Tuesday, July 3, 2012

Ghost

Your ghost comma curls around my shoulders
when I go walking late at night
to seek my solace from the moon
once the whippoorwills have sung her to shine.

The laying on of hands failed twice
to wash my one wish from my flesh;
to mate the mist that's left of you
comma curled against my neck.

for Open Link Night at dVerse

41 comments:

Anna Montgomery said...

Great atmosphere and diction, I'm always impressed with your economy and emotional impact.

Brian Miller said...

dont know if that demon is gonna get cast out...smiles....comma curled around your neck...that is hot...smiles.

Daydreamertoo said...

Comma curled against my neck... Niceeee. :)

Sylvia K said...

You ARE GOOD!!

Steve King said...

A wonderful commentary on desire...perfect eight lines. So hard to sound so complete in such a small space. But the brevity is the window into something much larger...very fine job.

Hannah said...

MAMA!!! I love this...ALL! Your last stanza rocks!!

aprille said...

Diction or addiction of some kind: hard to see the difference here. Comma, always better than a full stop :-)

Claudia said...

comma curled against my neck..that is way cool

Kerry O'Connor said...

Astounding images and resonant words.

Kimolisa said...

Awesome piece, beautiful imagery.

hedgewitch said...

Lovely use of commas, MZ. (Trust me, that can be tricky. ;_) )

And quite a haunting you create with the ghost of a wish that can't be exorcised. Seriously good.

poemblaze said...

The poem is good. Avoid the faith healers and exorcists.

Laurie Kolp said...

Ooh... I love this... especially the first stanza.

PattiKen said...

"Comma curled against my neck..." I can just feel that. (shudder)

moonlitpoetic said...

this left me speechless. gorgeous poetics here to taste. thank you.

Nara Malone said...

I can see that curl of mist around your neck.

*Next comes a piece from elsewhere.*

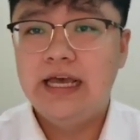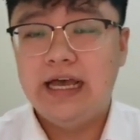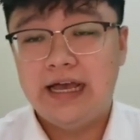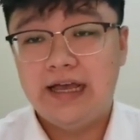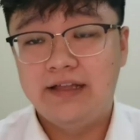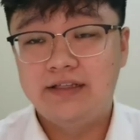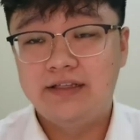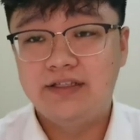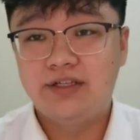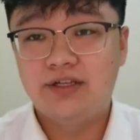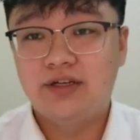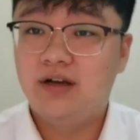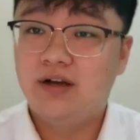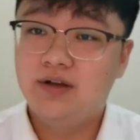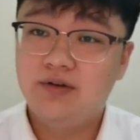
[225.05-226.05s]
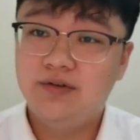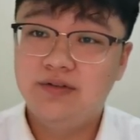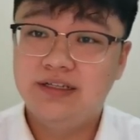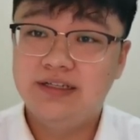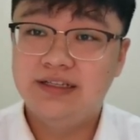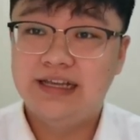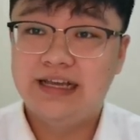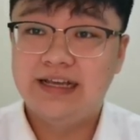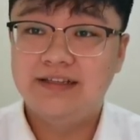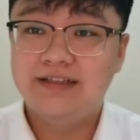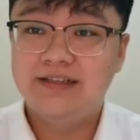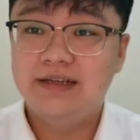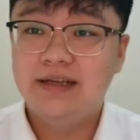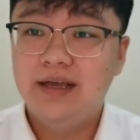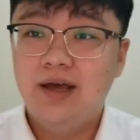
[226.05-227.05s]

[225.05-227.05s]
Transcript: and concluded that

Beautiful imagery.

Peter Wilkin said...

... & the comma suggests that your one wish still flickers with hope. Not one word wasted: eight lines full of impact & a whole poem so strong that I can't (& don't want to) shake it off ~ love it!

Timoteo said...

You da man!

ayala said...

Comma curled around your neck- good write!

Fred Rutherford said...

Nice. really nice read. I love the comma here, as it could be taken in so many ways, even in dialect, as in come and. Very nicely done. thanks

zongrik said...

ghost comma - that is so cool. i'm going to think about that all day.

yoga teacher limerick

Fireblossom said...

Ah, see? You jumped in on that conversation after all!

This evokes such a tender and melancholy mood, with a strong element of yearning. That ghost seems pretty alive to me.

marousia said...

So evocative and rich as always - I too have ghosts curled around my shoulders - I adore the last line - such a perfect image

Evelyn Adams said...

I love how your ideas make the poem itself a coma.
your pieces have a certain dark playfulness which I always enjoy.

kaykuala said...

Sensuously beautiful. Curling around the neck can be anything to start a conversation. Nice thoughts MZ

Hank

Charles Elliott/Beautyseer said...

Commas are such pesky punctuation!

Could be worse, I guess -- a semicolon would be ick and an ampersand might not stick. Around your neck...

emmett wheatfall said...

Clever! A wonderful write. You keep it short which strengthens the poem.

Apryl Gonzales Sweet said...

Comma curled round your neck... I quite like that imagery :)

mrs mediocrity said...

I just came in from outside, watching the fireworks and the fireflies beneath the moon... i thought those were mosquitoes tickling my neck, but now I wonder if they were commas...

great write!

Kamana said...

wonderful write!

turtlememoir said...

"to mate the mist that's left of you" made me shiver, i know that feeling

Victoria said...

There is power and skill in this. i especially like the whippoorwills singing the moon to shine.

Danny said...

I really enjoyed this a lot

Natasha Head said...

Short, powerful...oh yes, some of the best poetry comes in small packages...I'm experiencing a whole new relationship with my commas!

flaubert said...

Beautiful and succinct, not a wasted word, Mama Zen.
"comma curled against my neck", this is beautiful.

Pamela

Steve Piper said...

What a wonderful write, thank you.

Myrna R. said...

I really liked this. So creative. Great job.

Mary said...

This is impressive, MZ.

Chris Lawrence said...

Felt its resonance

Rosemary Nissen-Wade said...

You're so accomplished! :)

I like the comma image, and the mist.

my heart's love songs said...

SOOOOO cool! definitely one of my favorites, MZ!